Move over lycanthropy, England has discovered a disturbing new disease that defies diagnosis – dancing gorilla disease. That’s right transformative troglodytic discophilia. Translation: there’s a tiny troglodyte doing the tango inside your chest, just waiting to bust out on the next full moon. Could you be infected?
Here’s the history. A group of the best radiologists at a hospital in England were shocked to discover diminutive dancing gorillas in 1 out of 5 CT scans they examined. Scans like the one below revealed a hominid hustling to take over its human host – dancing gorilla disease.
Early detection is key so how can you tell if you are infected?
Well first the bad news. The bad news is this: 83% of trained radiologists at the same hospital were unable to diagnose dancing gorilla disease. That’s right. 83% of radiologists were completely unable to see the dancing gorilla in CT scans like the one below.
To be fair to these reject radiologists, who really expects to find a dancing gorilla inside a patient’s chest? That’s the problem with dancing gorilla disease and why it goes undetected by even the most highly trained medical professionals.

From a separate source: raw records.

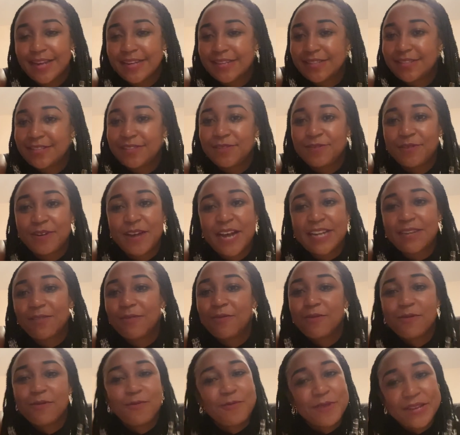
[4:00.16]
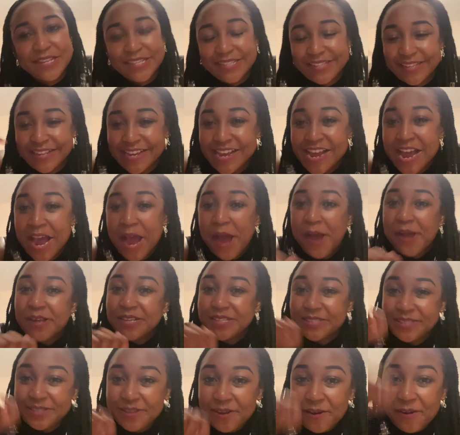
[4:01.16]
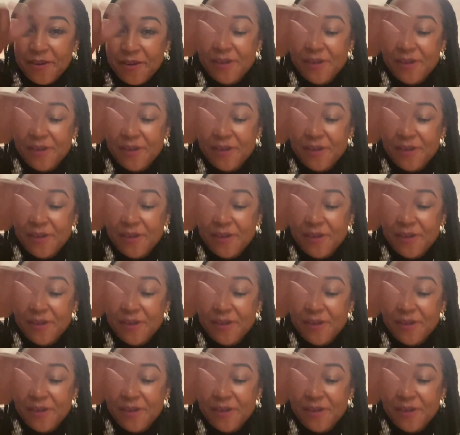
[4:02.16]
Yeah, right. At all, Wizzy. Me,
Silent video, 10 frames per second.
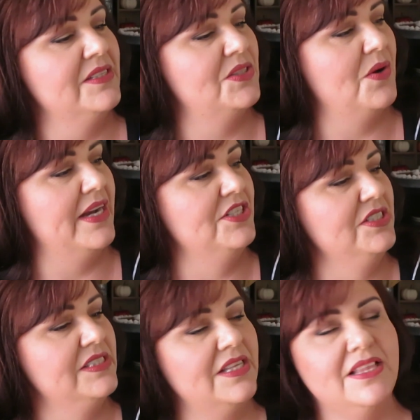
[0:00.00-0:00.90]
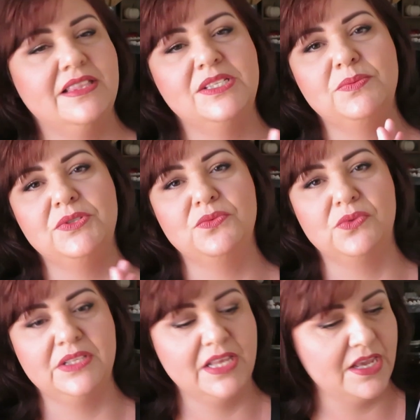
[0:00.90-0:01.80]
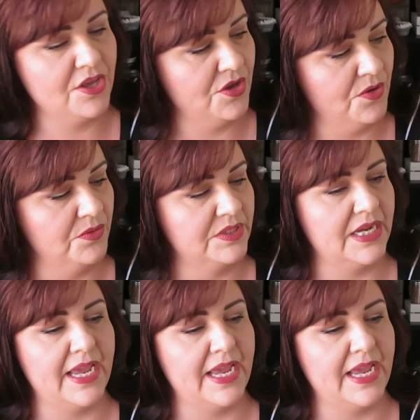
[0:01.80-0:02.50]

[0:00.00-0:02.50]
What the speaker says: So I just thought this was really cute.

So until we can add this to The Monstrometer, you must learn to defend yourself against dancing gorilla disease. Can you spot the hustling hominidae hiding in your own lungs long before your knuckles start to drag? Try examining the CT scan below. Can you find the dancing gorilla? If so, congratulations! You could be one of the best radiologists in England!

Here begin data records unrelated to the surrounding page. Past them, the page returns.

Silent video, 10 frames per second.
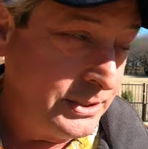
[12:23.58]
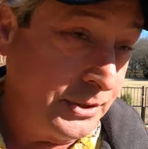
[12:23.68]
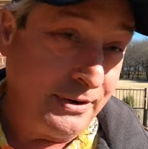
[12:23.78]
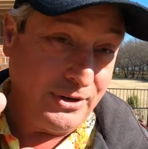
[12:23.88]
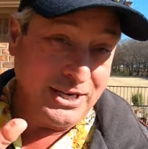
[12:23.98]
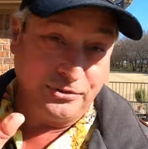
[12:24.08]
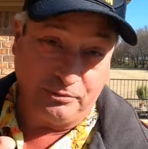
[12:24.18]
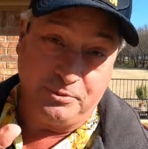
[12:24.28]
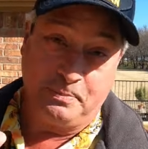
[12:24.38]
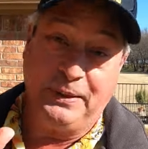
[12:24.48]
So I've done
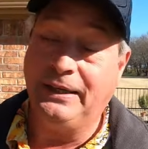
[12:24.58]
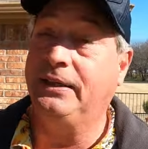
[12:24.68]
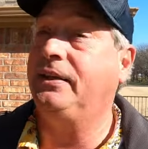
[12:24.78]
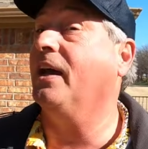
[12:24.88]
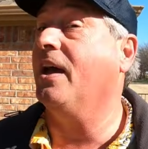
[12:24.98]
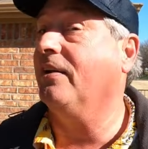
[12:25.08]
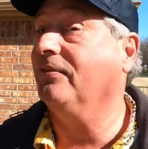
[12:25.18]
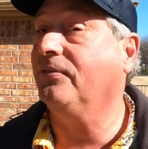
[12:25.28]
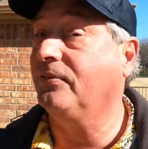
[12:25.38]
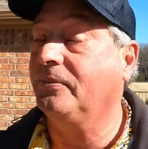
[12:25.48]
some speed
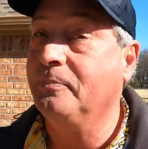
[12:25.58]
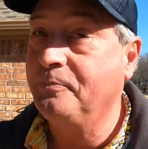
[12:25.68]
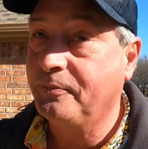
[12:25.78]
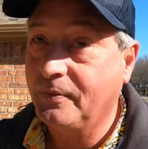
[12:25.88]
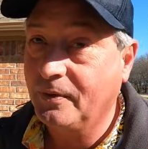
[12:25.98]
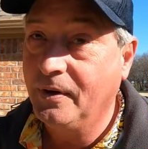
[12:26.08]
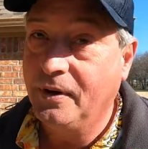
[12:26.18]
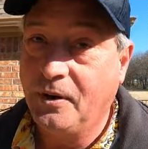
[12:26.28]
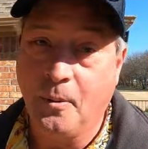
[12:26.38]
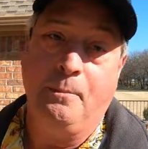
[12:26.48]
tests
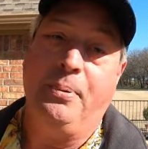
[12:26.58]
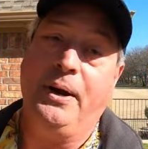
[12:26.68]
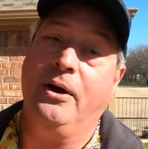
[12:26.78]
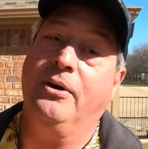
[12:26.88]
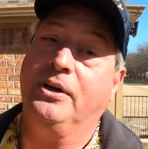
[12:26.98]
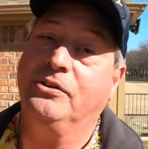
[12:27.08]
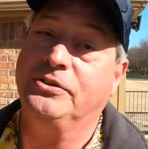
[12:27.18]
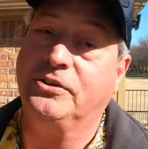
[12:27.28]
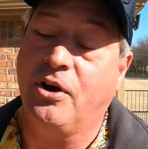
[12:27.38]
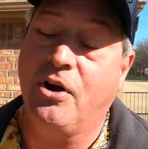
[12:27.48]
comparing
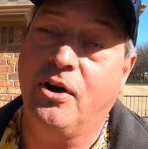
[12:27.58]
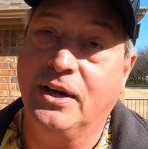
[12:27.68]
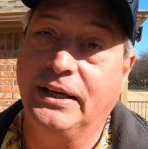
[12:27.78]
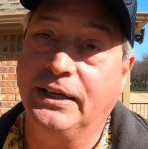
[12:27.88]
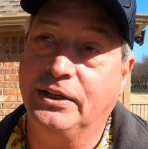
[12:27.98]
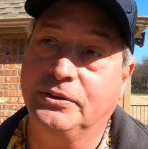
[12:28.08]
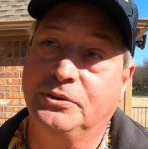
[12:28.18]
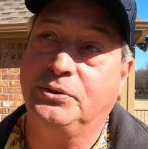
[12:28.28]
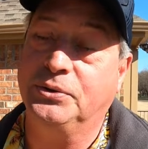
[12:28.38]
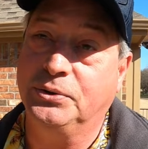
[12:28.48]
Starlink
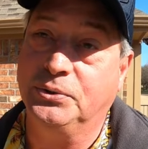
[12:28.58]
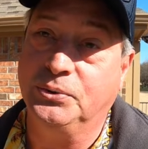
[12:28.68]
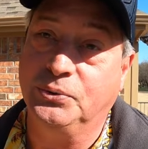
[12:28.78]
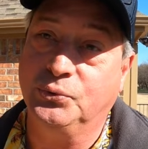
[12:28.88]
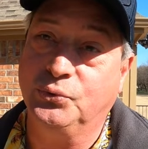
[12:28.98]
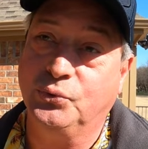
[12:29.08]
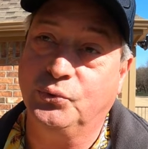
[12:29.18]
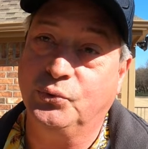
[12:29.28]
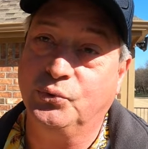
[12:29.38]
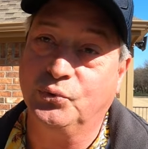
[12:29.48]
to
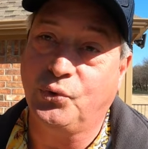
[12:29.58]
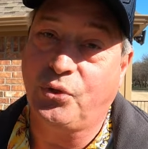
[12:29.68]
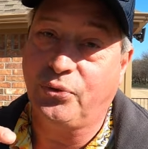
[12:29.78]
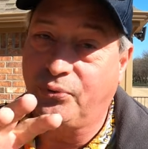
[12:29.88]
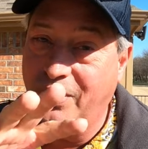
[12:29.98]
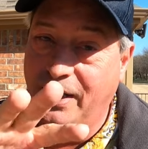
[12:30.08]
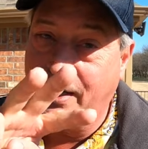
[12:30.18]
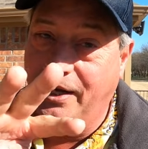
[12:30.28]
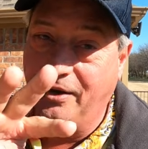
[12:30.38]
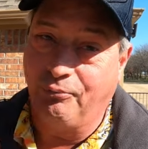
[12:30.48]
three
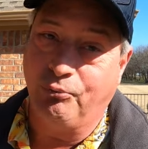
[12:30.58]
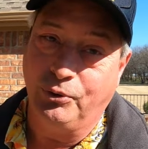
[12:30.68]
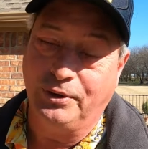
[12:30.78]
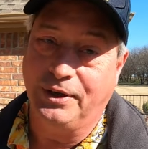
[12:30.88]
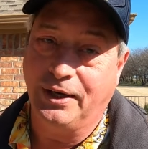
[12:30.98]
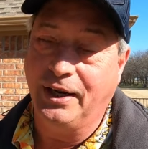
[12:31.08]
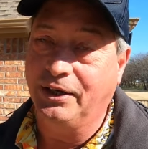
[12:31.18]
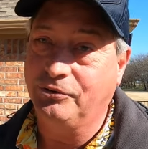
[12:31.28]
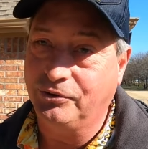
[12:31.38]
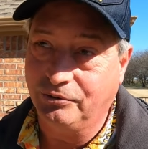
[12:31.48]
different
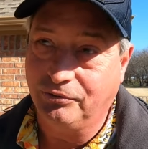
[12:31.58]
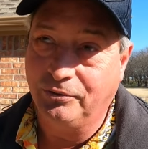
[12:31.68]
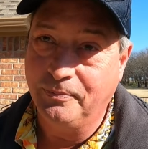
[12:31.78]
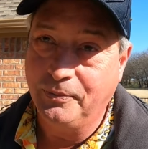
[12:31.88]
connections.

Hate toamit but that looks like it would hurt
This sounds gross.
It is probably just some naturally-occuring heart disease in humans that causes blood flow to be lessened, therefore causing then to be fatigued. If you are tired enough, your shoulders will slouch, your knees bend and your hands sort of ‘curl’. This would give the appearance of a hominid sort of creature that, if given the correct circumstances, could look like a gorilla.